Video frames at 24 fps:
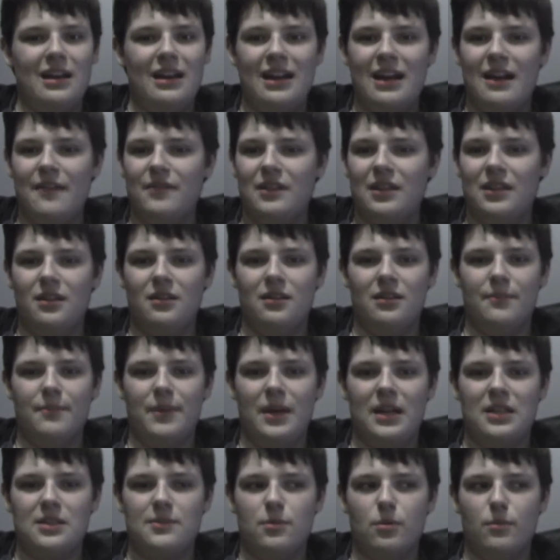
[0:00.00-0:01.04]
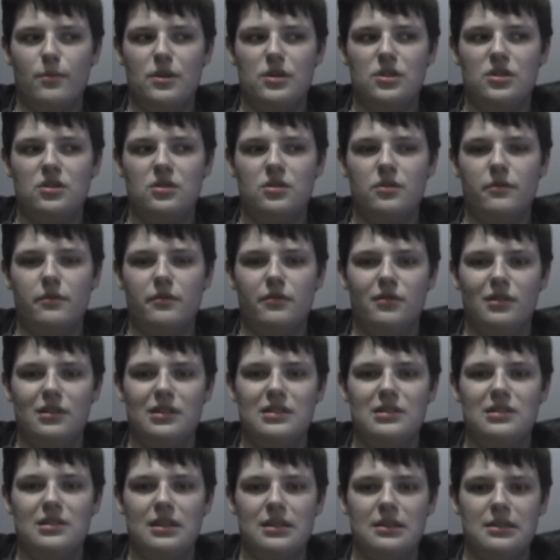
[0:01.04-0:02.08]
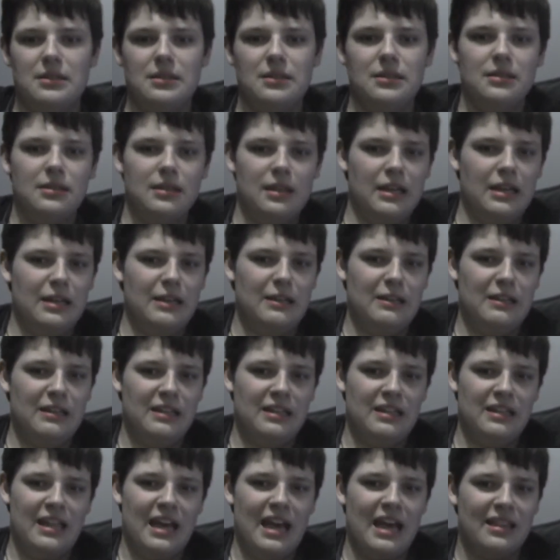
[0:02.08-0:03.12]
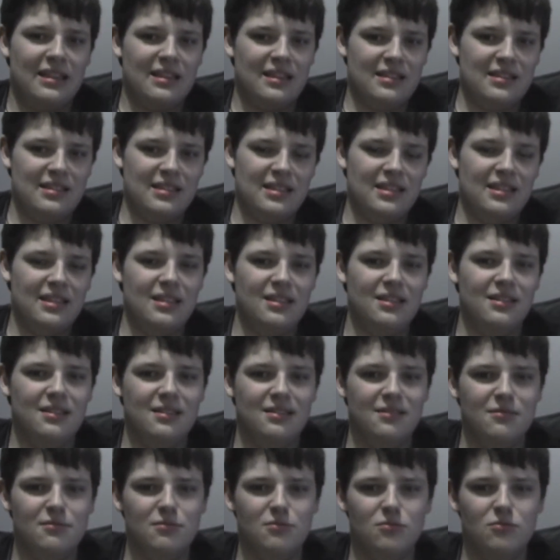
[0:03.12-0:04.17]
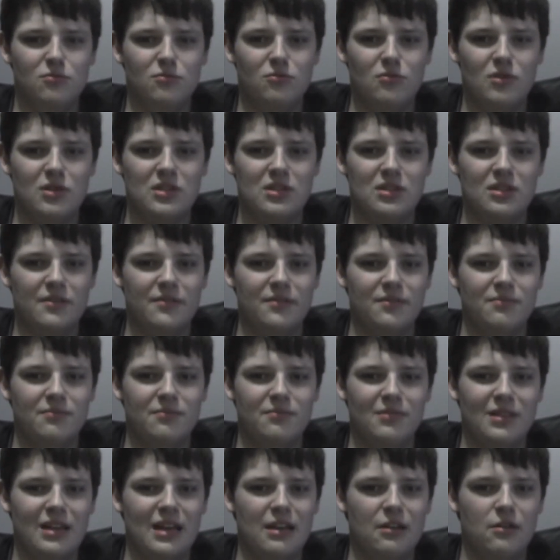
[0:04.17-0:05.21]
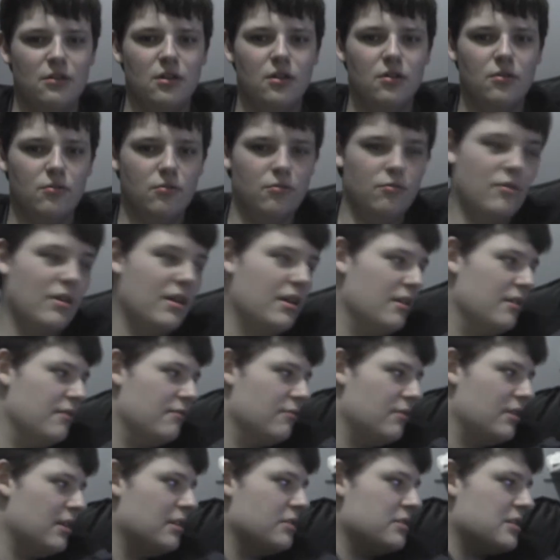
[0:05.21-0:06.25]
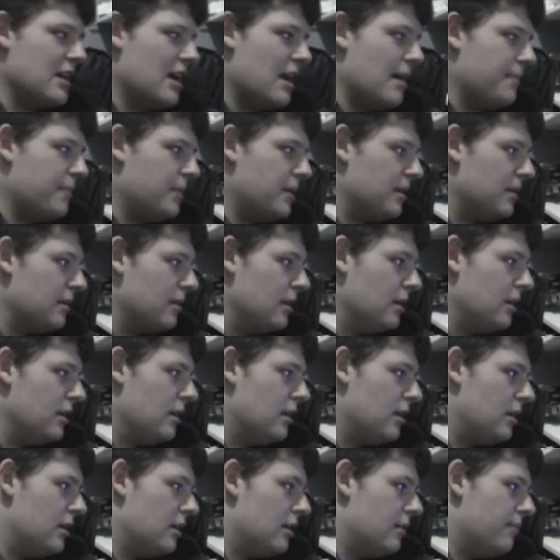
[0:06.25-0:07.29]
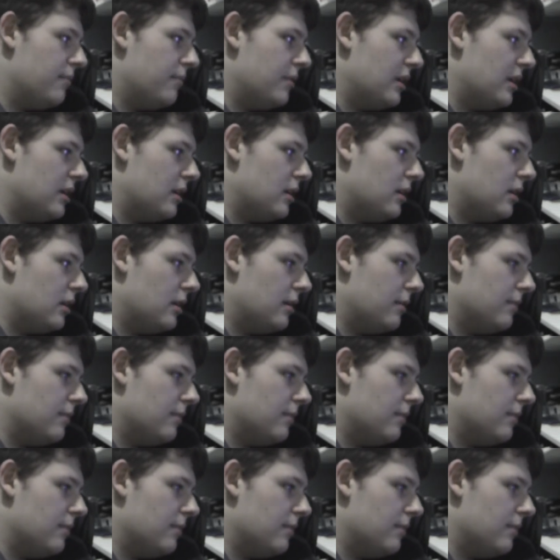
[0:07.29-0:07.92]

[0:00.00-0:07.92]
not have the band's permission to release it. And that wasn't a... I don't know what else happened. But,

-- -- --

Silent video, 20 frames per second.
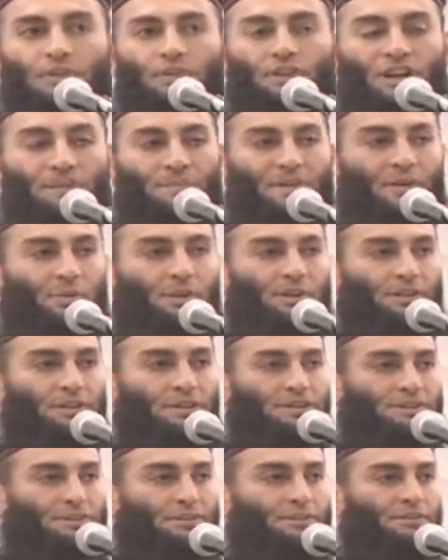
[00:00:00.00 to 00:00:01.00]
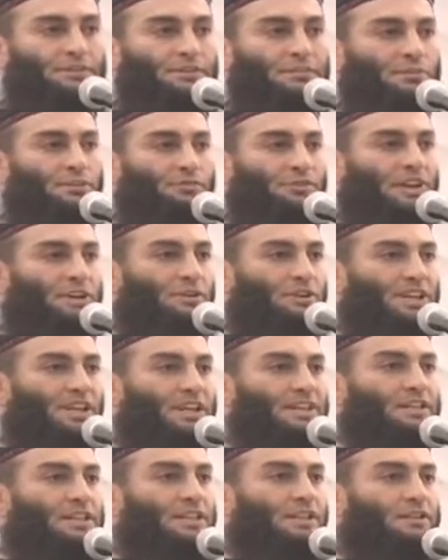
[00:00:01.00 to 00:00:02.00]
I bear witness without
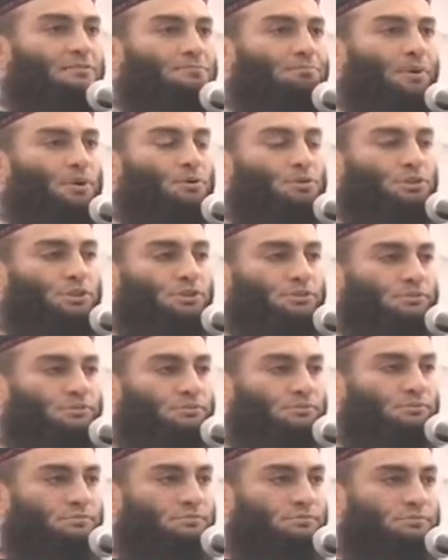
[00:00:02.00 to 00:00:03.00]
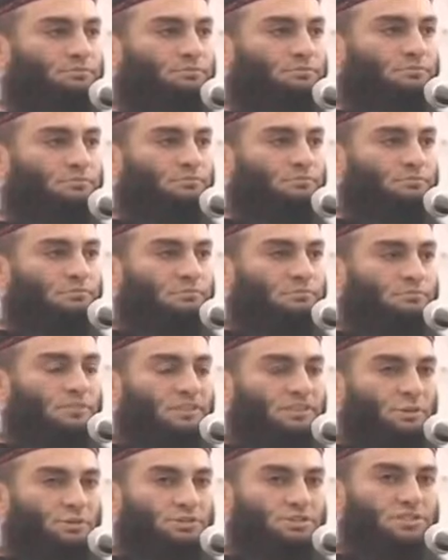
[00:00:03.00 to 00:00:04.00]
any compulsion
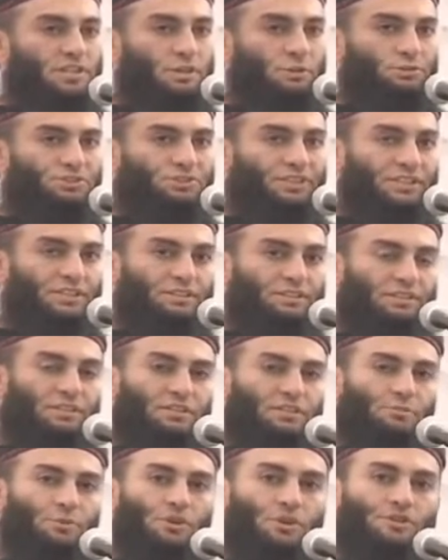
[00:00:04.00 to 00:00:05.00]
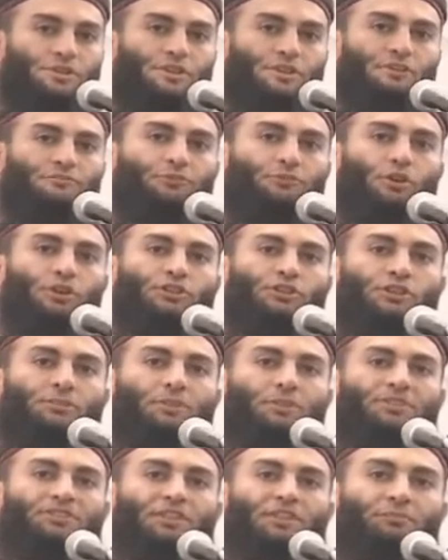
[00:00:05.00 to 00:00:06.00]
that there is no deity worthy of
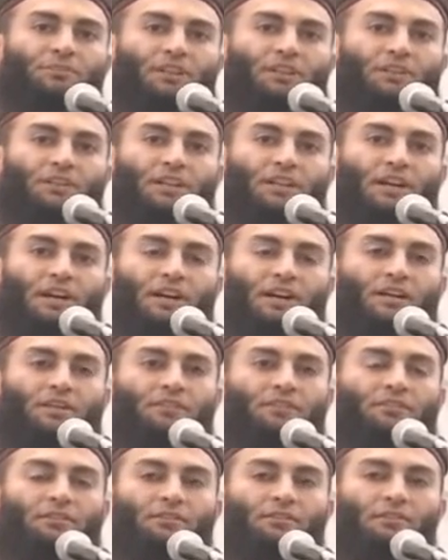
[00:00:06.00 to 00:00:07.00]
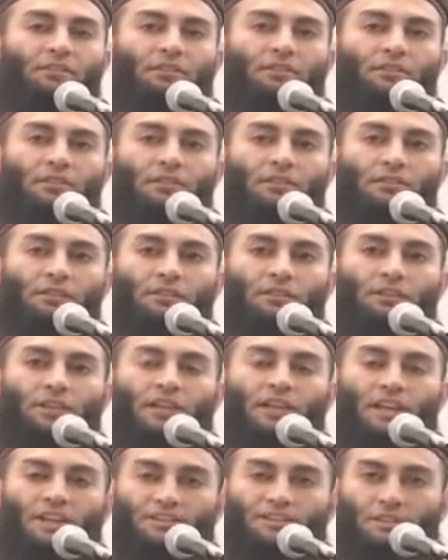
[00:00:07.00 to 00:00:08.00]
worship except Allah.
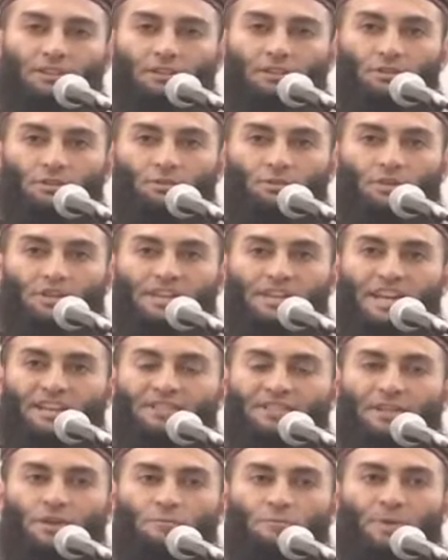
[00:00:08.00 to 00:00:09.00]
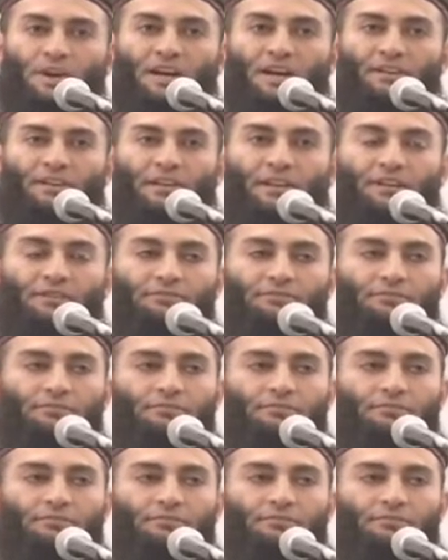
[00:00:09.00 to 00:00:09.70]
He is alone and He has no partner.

-- -- --

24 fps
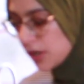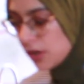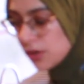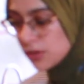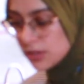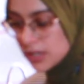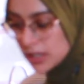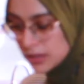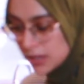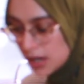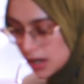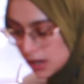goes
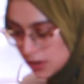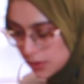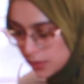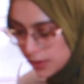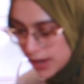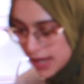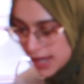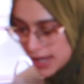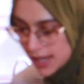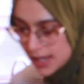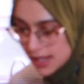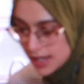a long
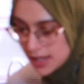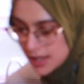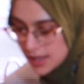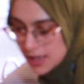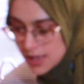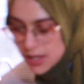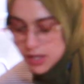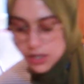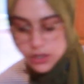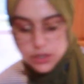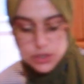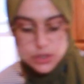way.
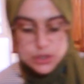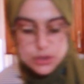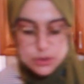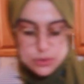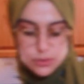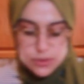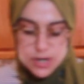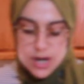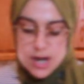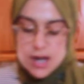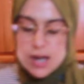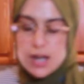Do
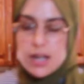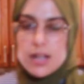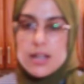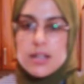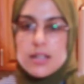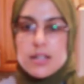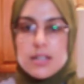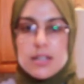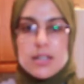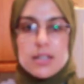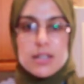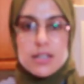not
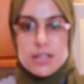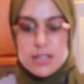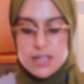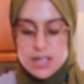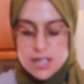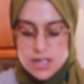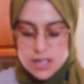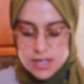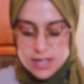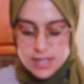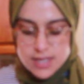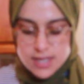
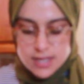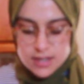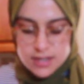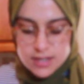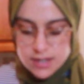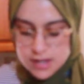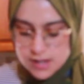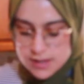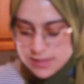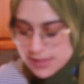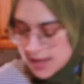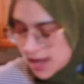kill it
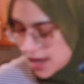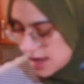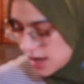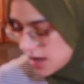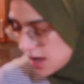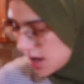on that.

-- -- --

● **Work item**: Which lines above carry the string "frames"? Copy those lines.

● **Answer for the task**:
Video frames at 24 fps:
Silent video, 20 frames per second.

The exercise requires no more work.